**WHAT THE EXERCISE ASKS**
Each entry below should be echoed exactly, with pictures omitted.

**DATASET**

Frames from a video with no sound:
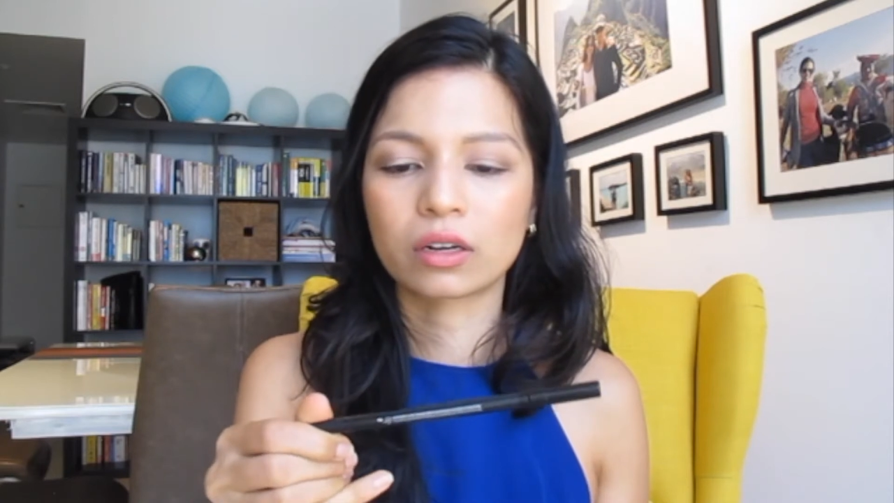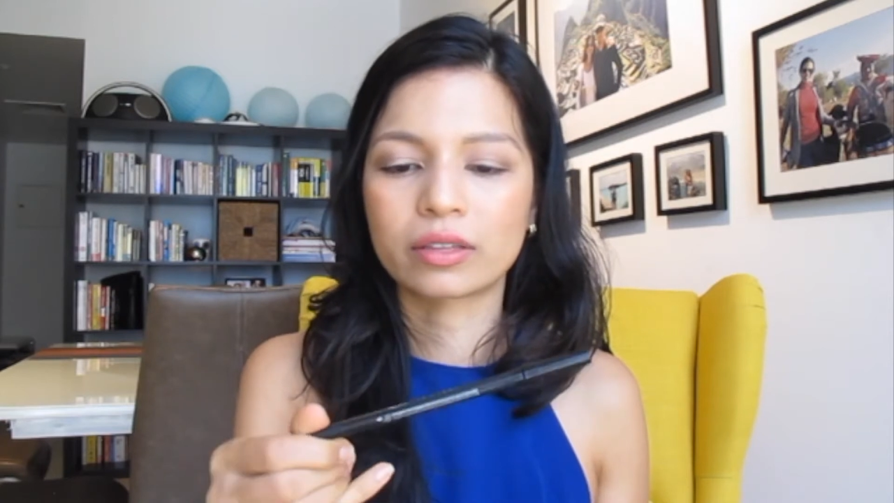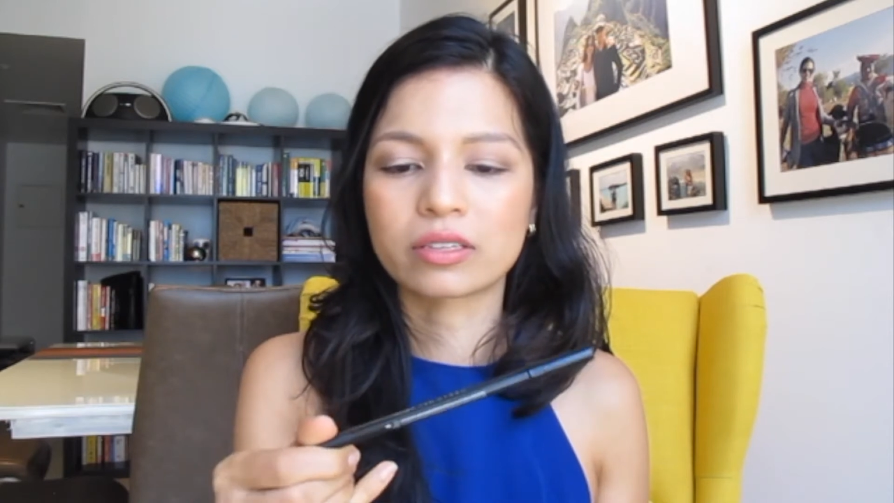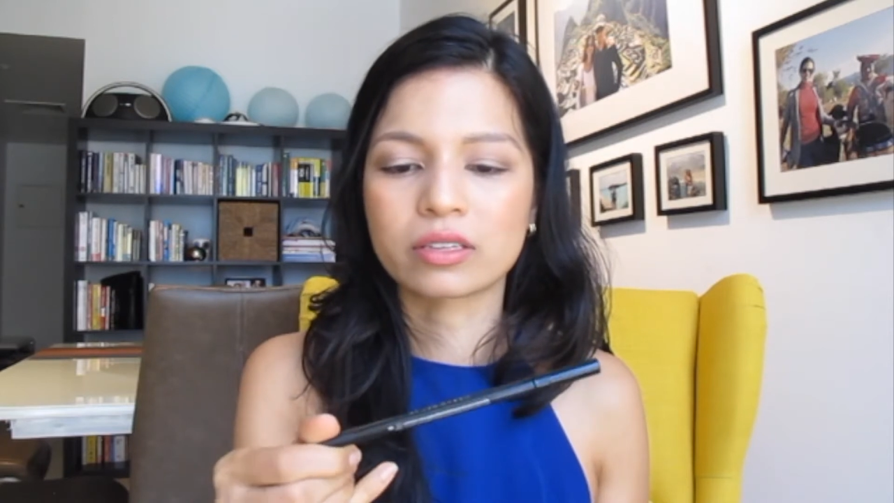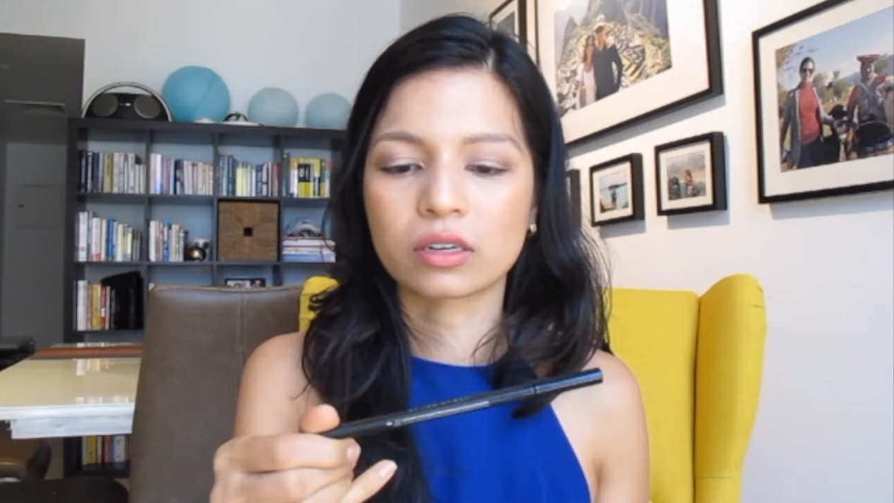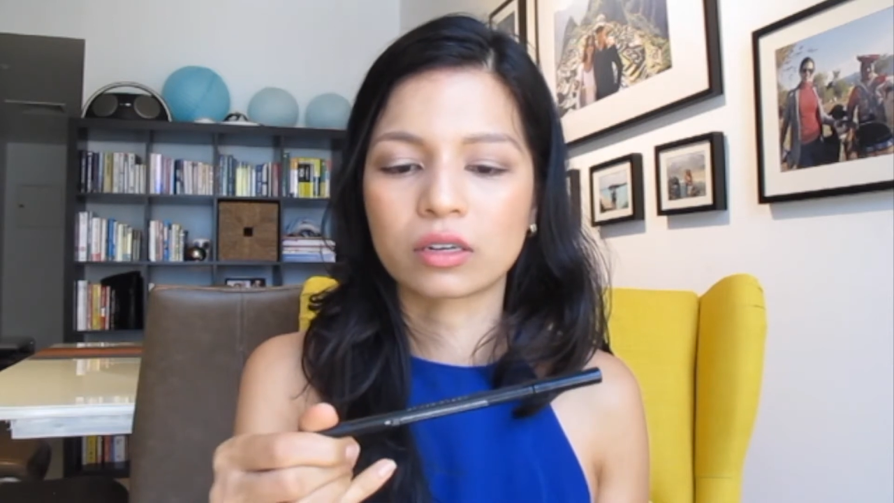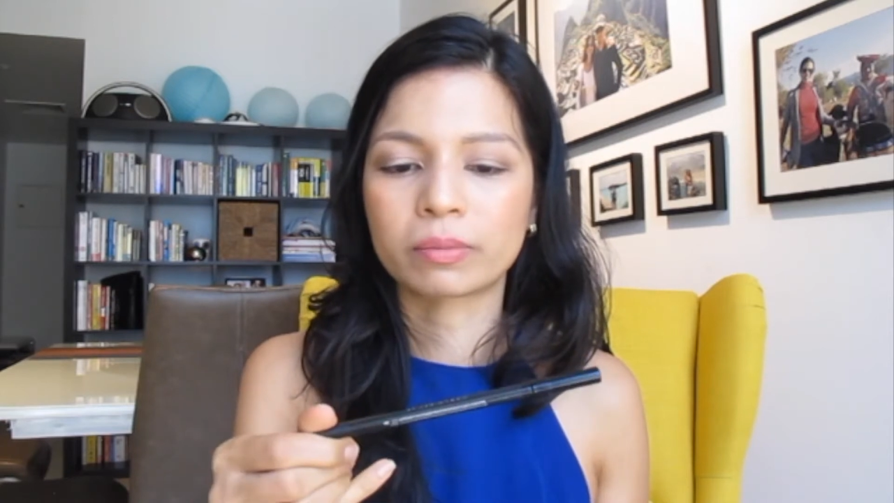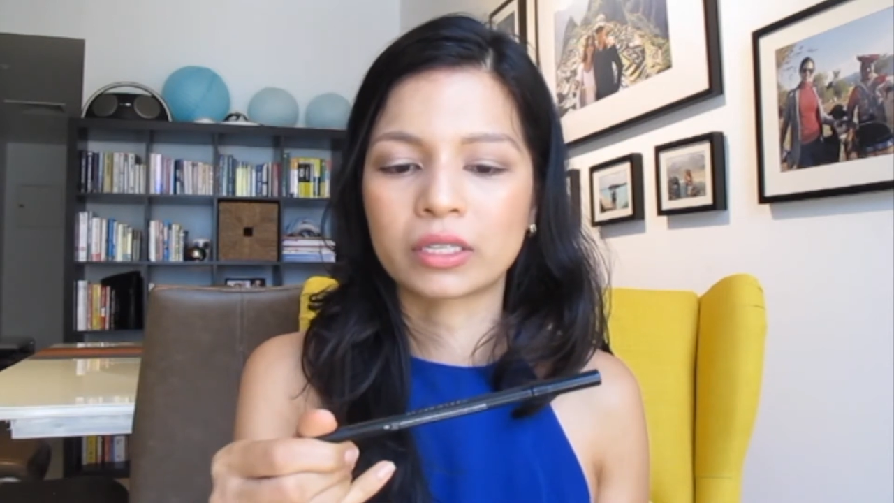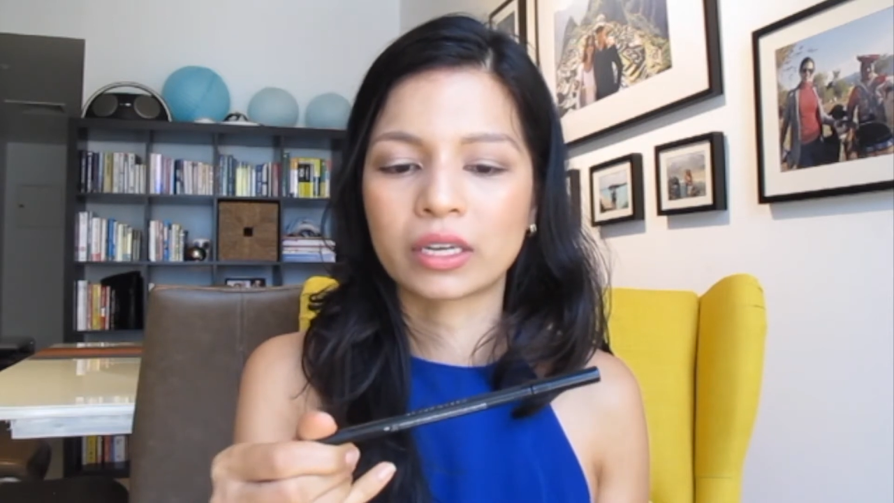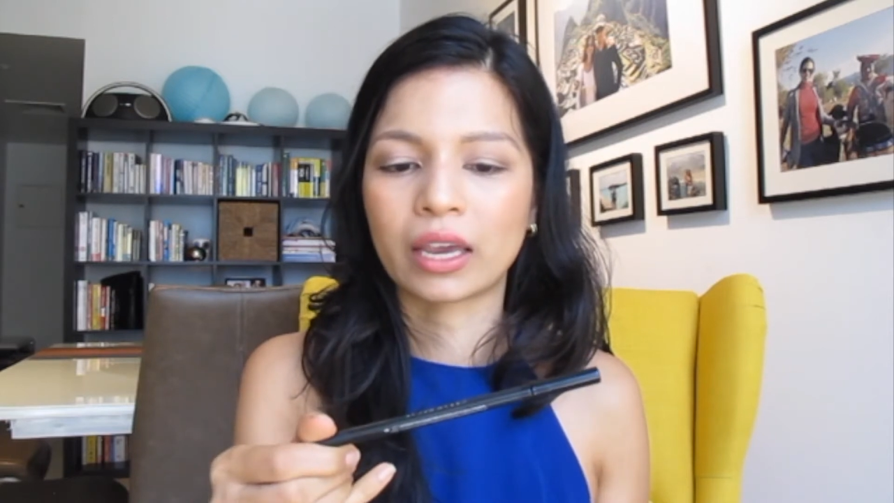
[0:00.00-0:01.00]
This is
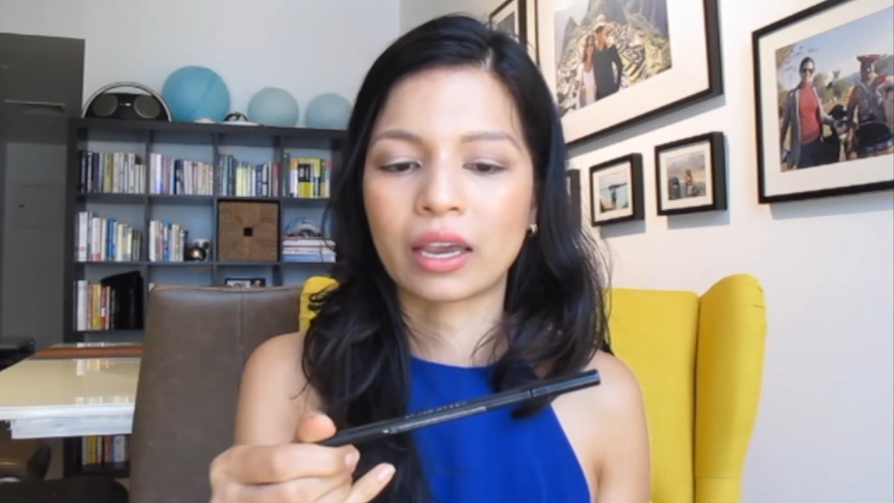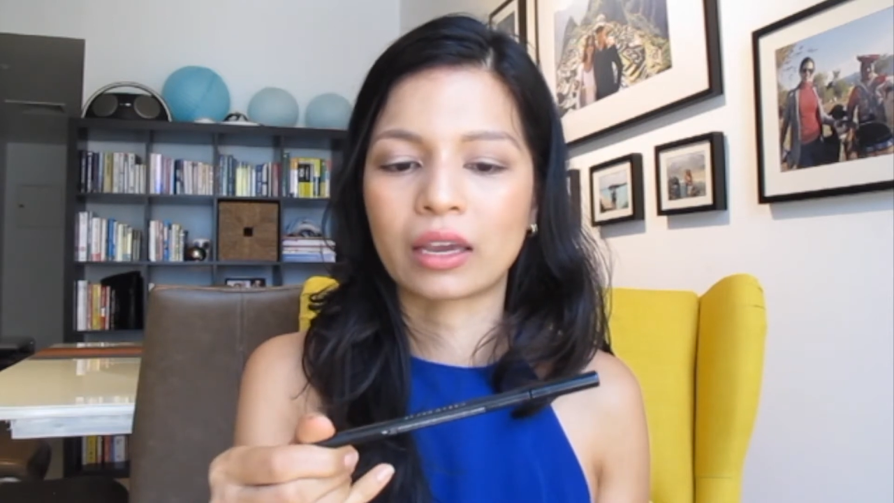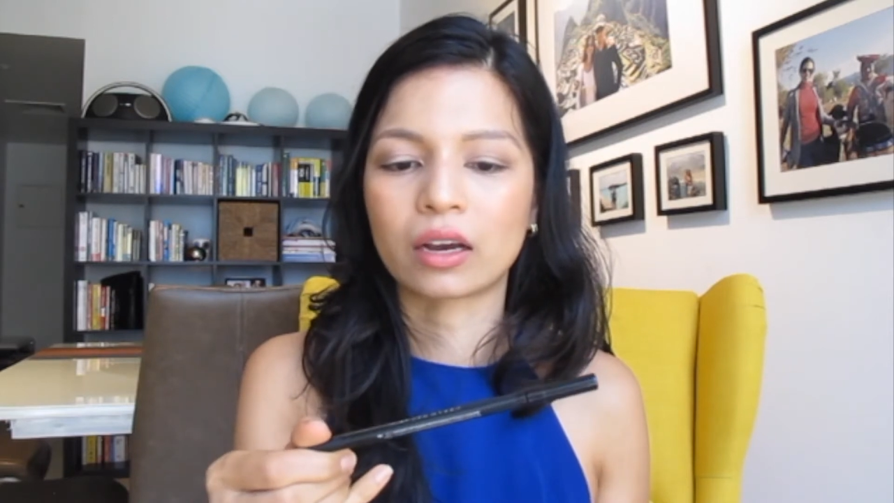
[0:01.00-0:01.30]
Urban Decay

**ANSWER FOR THE TASK**
Frames from a video with no sound:
[0:00.00-0:01.00]
This is
[0:01.00-0:01.30]
Urban Decay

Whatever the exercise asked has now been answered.